The virus is not going to disappear through fear of the tri forces. The economy cannot be ordered into action by the army. And even if permanent closure of parliament is an option, what will the President do with the rest of the Rajapaksas?
Organize special sittings at Temple Trees?
The paradox is that before Covid-19, President Rajapaksa was riding high politically and he did not need the military to exercise power.
After Covid-19, he has brought in the military but virtually nothing is going right.

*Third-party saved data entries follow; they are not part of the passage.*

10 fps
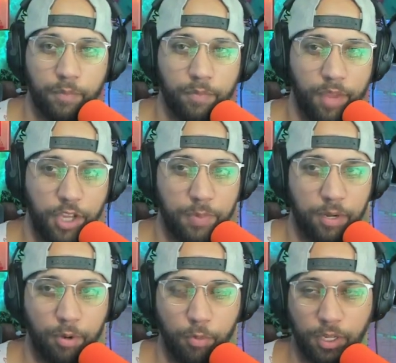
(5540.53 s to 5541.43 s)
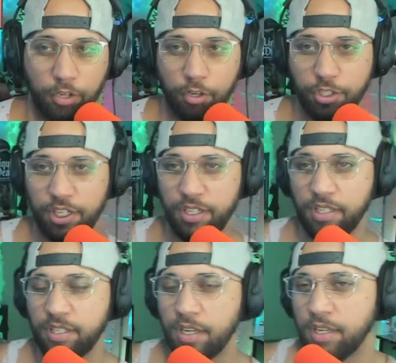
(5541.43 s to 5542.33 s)
I just make them home like a grilled
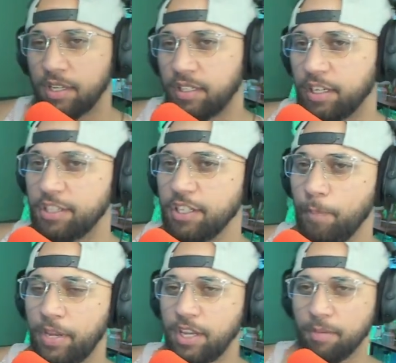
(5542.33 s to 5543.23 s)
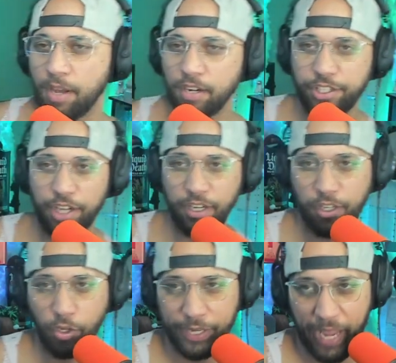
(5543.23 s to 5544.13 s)
cheese. Doesn't the peanut butter and jelly
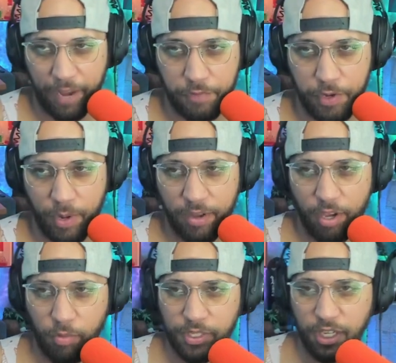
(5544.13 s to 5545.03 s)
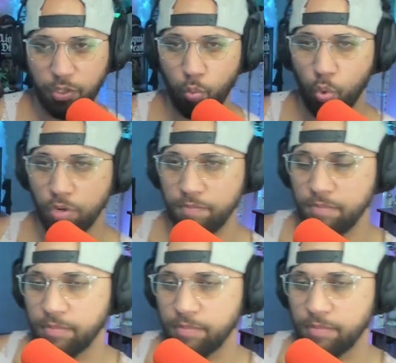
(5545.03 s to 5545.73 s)
go like everywhere though once it gets warm?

The only saving grace for the government is that the Doctors and Public Health officials are holding forth, and the virus is far less explosive in transmissions than it has been elsewhere.
After being ravaged by malaria for over ten years, Sri Lanka finally eradicated it when, DDT, the powerful insecticide became available. Without DDT, the disease may have been controlled by therapies, but could not have been eradicated. In a moment of brutal flippancy, Dr. Colvin R de Silva said in Parliament sometime the late 1960s, that "were it not for DDT, the name of DS Senanayake would not have been worth a mosquito."
The main institutional development out of the malaria experience has been the country’s public health system, its doctors at the top and Public Health Inspectors (PHI) in offices throughout the country.
It is not clear if the government has given the PHIs the same importance, support, and public praise as it has been giving the members of the tri forces.
There is neither therapy for nor vaccine against Covid-19 in immediate sight. Keeping a country under lockdown or indefinite curfews is not going to eliminate the virus in the end, but will irreparably damage the economy. Many of today’s world leaders will be judged by how they have guided their countries through the current pandemic.
Calling governments and their leaders ‘clueless’ may seem a tad unfair, but there is nothing extraordinary about it.
The Modi government is being called clueless in India.
The Trump Administration and the British government certainly fit the description.
Hardly any government has got everything right on all fronts – fighting the virus, minding the economy, and being politically accountable.
Very few are reasonably successful in all three areas. The Sri Lankan government may have rushed to self-congratulate itself for its early Covid-19 success.
The government’s weakest point is the economy.
Ultimately, it will be judged for its support and strengthening of the Public Health system and its Inspectors, and not for showcasing the military.